Prerequisite · Probability Foundations

Importance Sampling

14 min read

By the end of this reading you will be able to:

Derive the importance sampling identity E_p[f(x)] = E_q[f(x) w(x)] from a change of measure, where w(x) = p(x)/q(x) are the importance weights
Explain when vanilla IS fails (high-variance weights from a poor proposal) and state the self-normalized IS estimator used when the normalizing constant of p is unknown
Identify importance sampling in off-policy reinforcement learning and policy gradient algorithms, explaining how the importance weight corrects for the mismatch between behavior and target policies
Explain why effective sample size (ESS) quantifies the quality of an IS estimate and state what ESS → 1/N signals about proposal quality

The Problem: Sampling From the Wrong Distribution

Many quantities in ML take the form of an expectation:

$\mathbb{E}_{x \sim p}[f(x)] = \int f(x)\, p(x)\, dx$

For example:

Expected reward under a policy: $\mathbb{E}_{\tau \sim \pi}[R(\tau)]$
Expected gradient in policy gradient methods
Marginal likelihood in a latent variable model

The standard Monte Carlo estimator draws $N$ samples $x_i \sim p$ and averages:

$\mathbb{E}_p[f(x)] \approx \frac{1}{N} \sum_{i=1}^N f(x_i)$

But what if sampling from $p$ is expensive, impossible, or dangerous?

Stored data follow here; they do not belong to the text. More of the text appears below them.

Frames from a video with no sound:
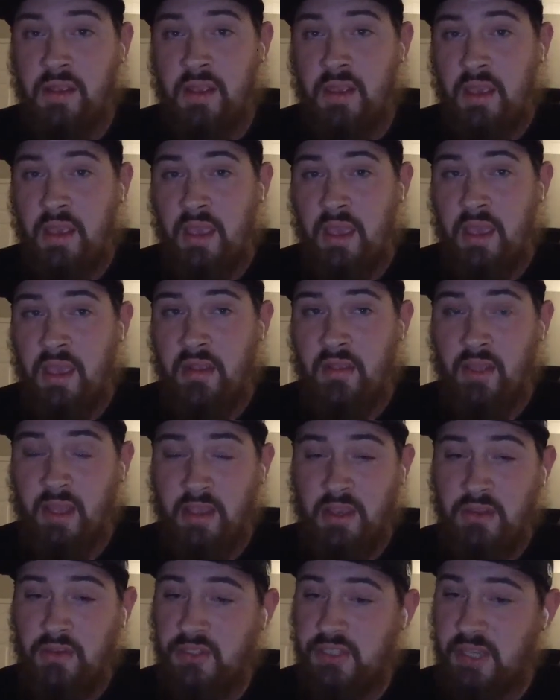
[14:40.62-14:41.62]
And
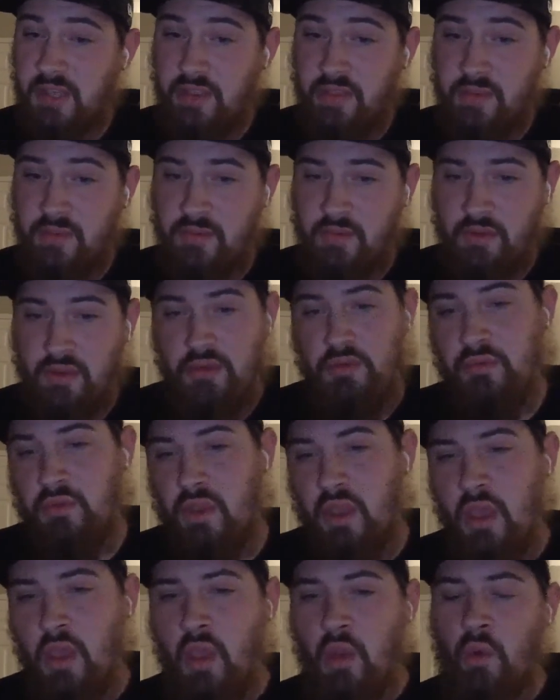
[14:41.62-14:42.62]
like you said,
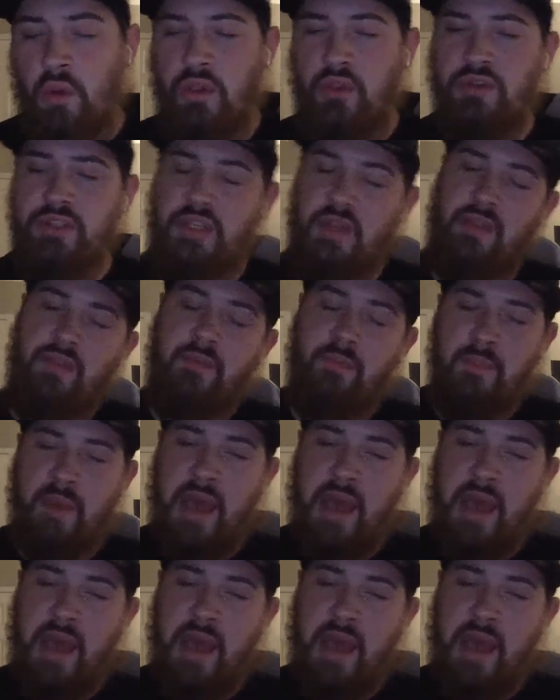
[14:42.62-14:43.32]
you said the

In off-policy RL, we collected data under a behavior policy $q$ (what we did in the past), but want to evaluate a target policy $p$ (what we want to do now)
The normalizing constant of $p$ might be unknown (common in Bayesian inference)
$p$ might be a rare-event distribution where direct sampling yields too few hits

Importance sampling solves all of these by sampling from a different distribution $q$ instead of $p$ .

The Importance Sampling Identity

The key insight is a change of measure. Multiply and divide by $q(x)$ :

$\mathbb{E}_{x \sim p}[f(x)] = \int f(x)\, p(x)\, dx = \int f(x) \frac{p(x)}{q(x)} q(x)\, dx = \mathbb{E}_{x \sim q}\!\left[f(x) \cdot \frac{p(x)}{q(x)}\right]$

Define the importance weight $w(x) = p(x)/q(x)$ . Then:

$\boxed{\mathbb{E}_{x \sim p}[f(x)] = \mathbb{E}_{x \sim q}[f(x)\, w(x)]}$

This is exact — no approximation has been made. The estimator is:

$\hat{\mu}_{\text{IS}} = \frac{1}{N} \sum_{i=1}^N f(x_i)\, w(x_i), \quad x_i \sim q$

This estimator is unbiased: $\mathbb{E}[\hat{\mu}_{\text{IS}}] = \mathbb{E}_p[f(x)]$ .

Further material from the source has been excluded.